His 2003 best seller The Devil in the White City blended the tale of the respected architect behind the 1893 Chicago World's Fair and a doctor/serial killer then on the loose.
After Devil, Larson swore he would never again do "a dual narrative. It is like writing two stories at once."
Then he came across a fascinating story set during the late Victorian, Edwardian era (late 1800s, early 1900s), mainly in England, that combines two tales of science and mayhem.
His new non-fiction book, Thunderstruck (Crown, $25.95), tells the twin stories. The good guy is Guglielmo Marconi, the young inventor of the wireless, which made instant communication around the world possible and helped lead to the invention of the radio. The bad guy is meek-looking Dr.

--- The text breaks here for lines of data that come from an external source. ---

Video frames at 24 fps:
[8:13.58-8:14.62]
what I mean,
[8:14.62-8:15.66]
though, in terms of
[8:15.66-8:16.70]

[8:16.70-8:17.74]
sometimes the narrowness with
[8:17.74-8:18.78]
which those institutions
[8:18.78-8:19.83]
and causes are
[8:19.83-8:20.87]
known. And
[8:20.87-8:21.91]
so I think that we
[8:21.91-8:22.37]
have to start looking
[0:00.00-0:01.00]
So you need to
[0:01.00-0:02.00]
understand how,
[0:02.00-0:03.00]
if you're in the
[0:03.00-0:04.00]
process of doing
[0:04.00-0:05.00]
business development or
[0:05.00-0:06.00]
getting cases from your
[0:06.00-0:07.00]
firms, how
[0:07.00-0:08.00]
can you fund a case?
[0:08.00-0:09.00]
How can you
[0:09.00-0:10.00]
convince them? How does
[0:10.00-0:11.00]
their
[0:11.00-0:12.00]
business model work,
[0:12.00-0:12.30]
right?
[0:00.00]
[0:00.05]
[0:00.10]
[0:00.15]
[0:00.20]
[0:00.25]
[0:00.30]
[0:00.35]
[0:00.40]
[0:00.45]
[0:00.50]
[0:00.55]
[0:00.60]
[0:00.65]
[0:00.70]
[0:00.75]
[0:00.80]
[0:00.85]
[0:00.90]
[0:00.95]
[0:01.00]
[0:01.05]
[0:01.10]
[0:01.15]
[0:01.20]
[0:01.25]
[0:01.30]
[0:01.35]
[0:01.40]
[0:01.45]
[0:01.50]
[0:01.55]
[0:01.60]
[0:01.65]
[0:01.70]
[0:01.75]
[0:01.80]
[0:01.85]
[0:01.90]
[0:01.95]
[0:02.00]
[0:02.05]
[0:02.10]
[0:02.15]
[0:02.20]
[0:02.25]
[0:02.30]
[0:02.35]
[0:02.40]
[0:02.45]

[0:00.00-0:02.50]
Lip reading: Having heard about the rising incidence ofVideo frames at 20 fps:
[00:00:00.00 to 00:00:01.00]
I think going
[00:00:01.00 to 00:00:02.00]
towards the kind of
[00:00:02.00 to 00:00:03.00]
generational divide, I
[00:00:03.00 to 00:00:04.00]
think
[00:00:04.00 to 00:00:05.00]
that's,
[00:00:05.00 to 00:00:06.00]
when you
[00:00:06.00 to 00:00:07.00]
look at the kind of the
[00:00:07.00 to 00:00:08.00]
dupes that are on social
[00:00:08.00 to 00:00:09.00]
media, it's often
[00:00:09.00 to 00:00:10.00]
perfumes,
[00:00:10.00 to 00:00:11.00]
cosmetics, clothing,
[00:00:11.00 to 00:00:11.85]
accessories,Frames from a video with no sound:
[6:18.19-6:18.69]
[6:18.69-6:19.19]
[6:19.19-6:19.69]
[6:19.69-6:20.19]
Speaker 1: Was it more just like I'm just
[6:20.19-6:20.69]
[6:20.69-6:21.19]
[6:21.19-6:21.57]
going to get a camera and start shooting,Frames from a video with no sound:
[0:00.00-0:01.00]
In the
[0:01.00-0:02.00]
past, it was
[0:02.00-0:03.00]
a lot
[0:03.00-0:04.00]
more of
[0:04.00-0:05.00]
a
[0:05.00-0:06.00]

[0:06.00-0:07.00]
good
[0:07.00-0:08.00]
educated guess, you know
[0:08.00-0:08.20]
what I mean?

Hawley Harvey Crippen, an American doctor living in England who murdered his wife.
The tales mesh when wireless is used to capture Crippen and his lover, Ethel Le Neve (dressed as a boy), who are trying to escape aboard a trans-Atlantic ship. The ship's captain sent messages to Scotland Yard about the fugitives.
The London Times called it the North London Cellar Murder (which gives a clue to where Mrs. Crippen landed). The story captured the public's imagination when Chief Inspector Walter Dew set off in a ship to arrest Crippen -- something reporters raced to cover.
Thunderstruck has a rich cast of supporting characters, such as Oliver Lodge, a competitor of Marconi's who believed in seances as much as science.
And there is an abundance of side stories -- Marconi's love life, the first staging of Peter Pan in 1904, early science experiments, the fascination with the spirit world, the parade of jewels, furs and dresses.
Above all, there was a passion for inventions and the notion that "anything could be done if you put your mind to it," says Larson.
He came across the story for Thunderstruck in an accidental way. The word wireless "just popped into my head.''
"One thing led to another. I was on the website www.marconicalling.com and I saw a reference to Crippen. My mind lit up. I thought, what the hell did Crippen have to do with the wireless?" says Larson.
"It goes back to when I was a kid. My mother was a big mystery junkie. I remember her telling me about the Crippen story."
Larson, a former journalist who worked at The Wall Street Journal and Time, says everything came together because of ample documentation -- photos, letters, scientific reports, a transcript of the Crippen trial. And he was delighted to find memoirs from just about everyone -- for starters, Degna Marconi's My Father, Marconi and Crippen's lover's Ethel Le Neve.
Larson, 52, lives in Seattle with his wife, three daughters and a golden retriever named Molly. He's not sure why the 1900s are such a magnet for him, although he does try to find "those things that were once big deals, really compelling."
As for why these stories fade away: "Your guess," he says, "is as good as mine."